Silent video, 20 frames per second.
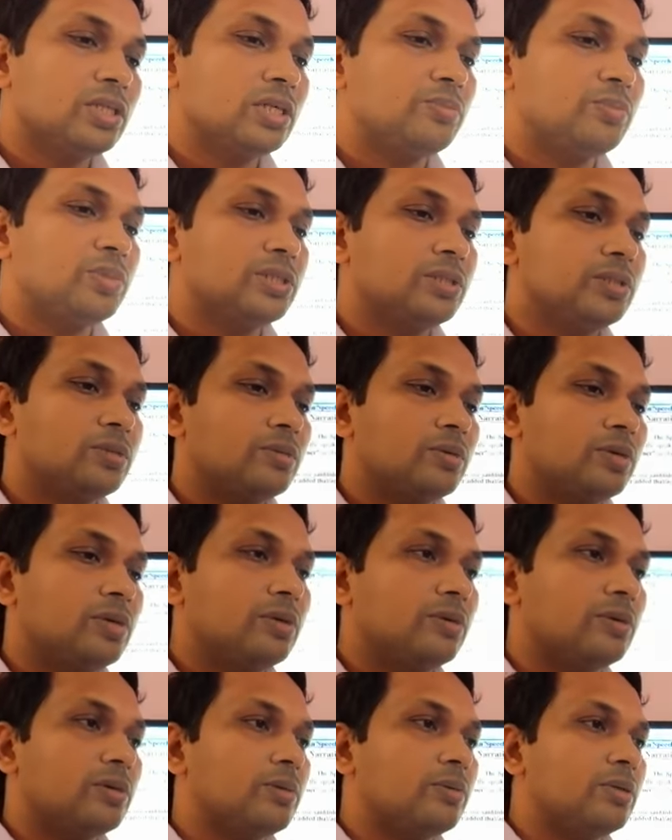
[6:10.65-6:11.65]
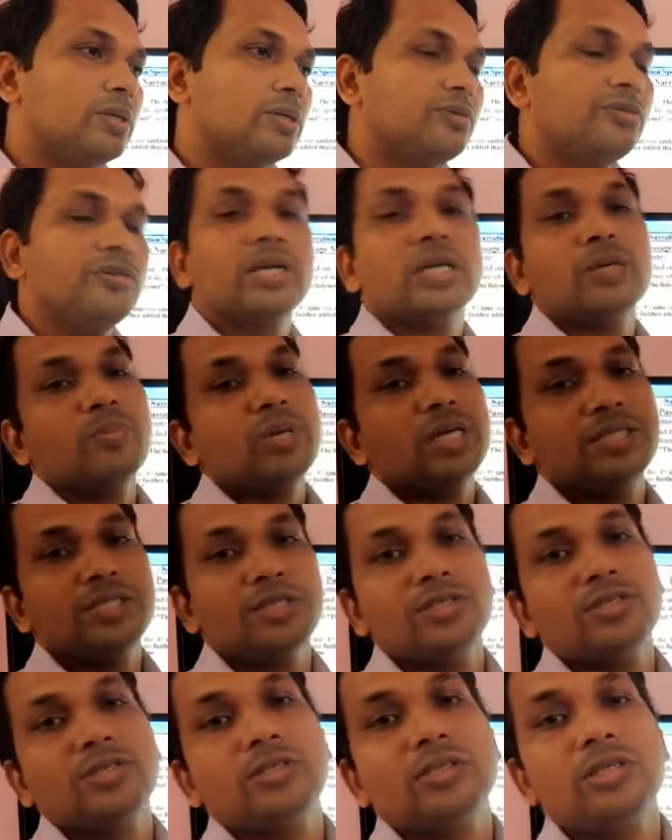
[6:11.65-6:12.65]
That means direct
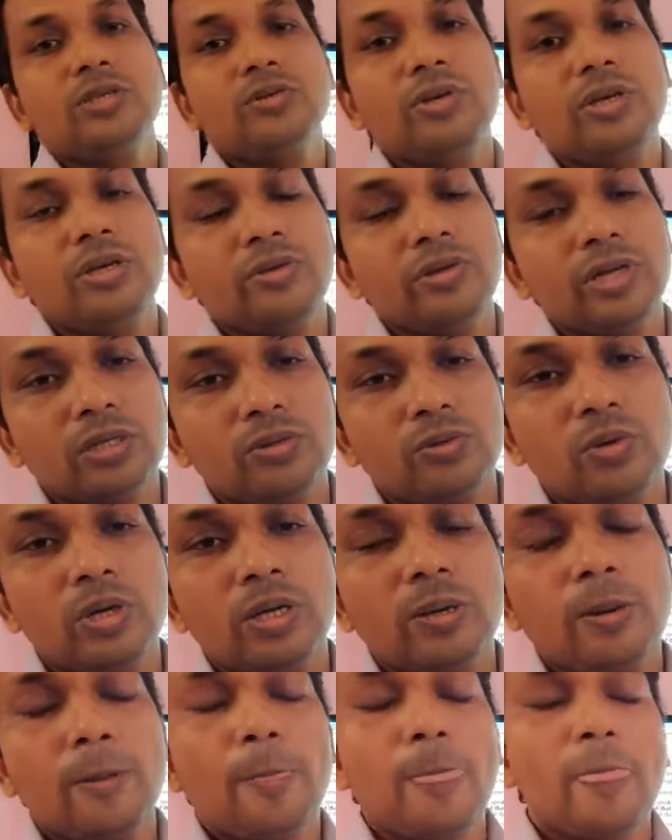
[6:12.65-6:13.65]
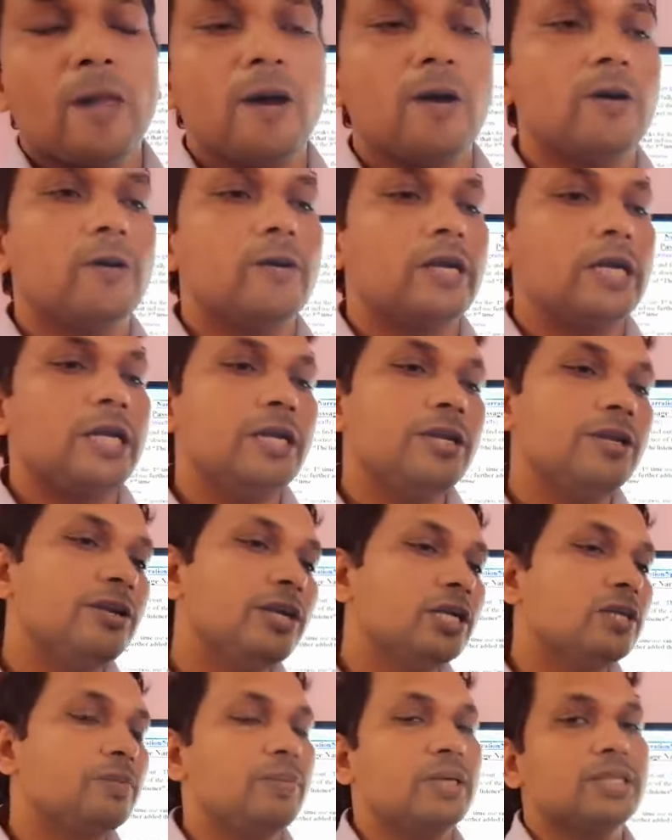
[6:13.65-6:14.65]
passage into indirect one or
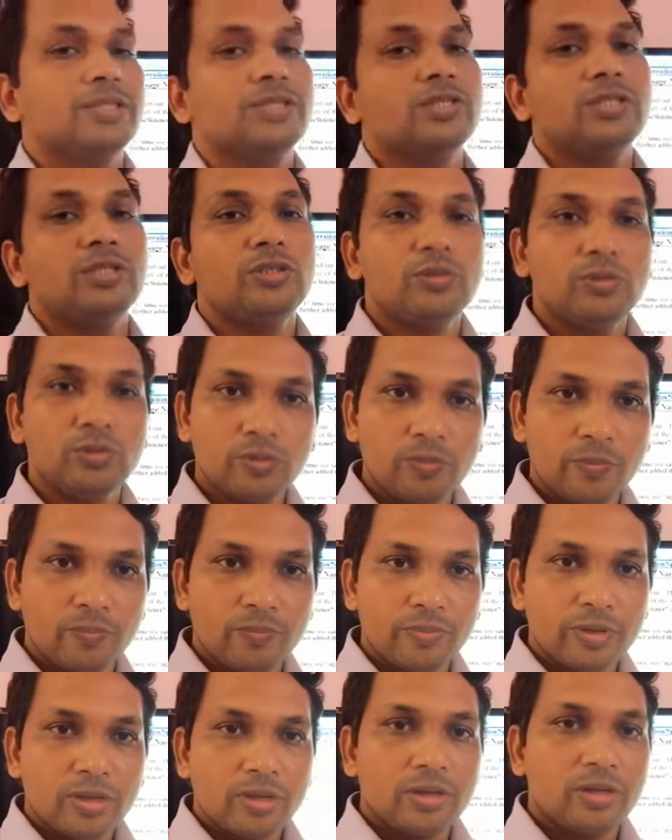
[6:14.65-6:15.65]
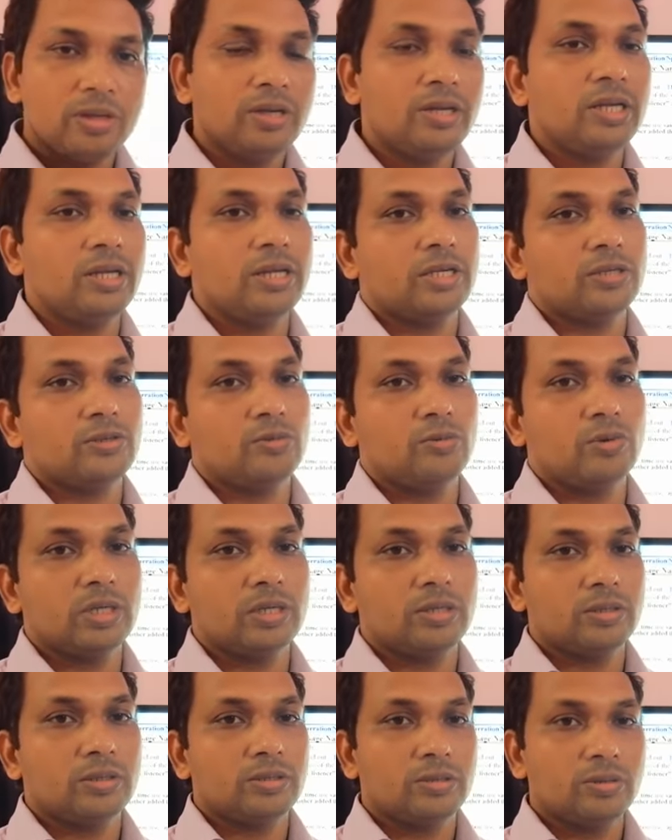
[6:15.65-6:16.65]
indirect passage into direct
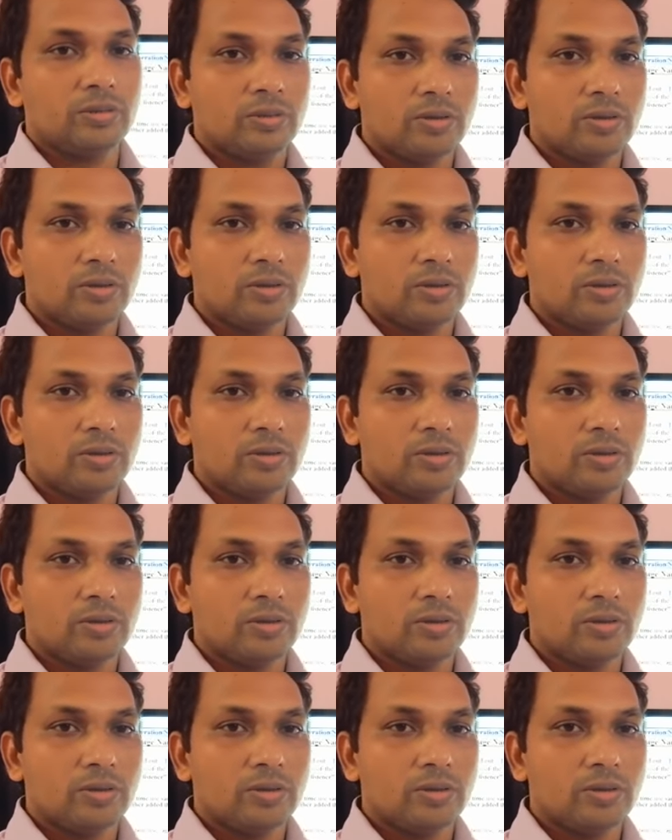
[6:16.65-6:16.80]
one.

★ ★ ★ ★ ★

** To do **
Word for word and without pictures, restate only the lines running from the one that contains "[6:11.65-6:12.65]" through the last line of the listing above.

** Answer **
[6:11.65-6:12.65]
That means direct
[6:12.65-6:13.65]
[6:13.65-6:14.65]
passage into indirect one or
[6:14.65-6:15.65]
[6:15.65-6:16.65]
indirect passage into direct
[6:16.65-6:16.80]
one.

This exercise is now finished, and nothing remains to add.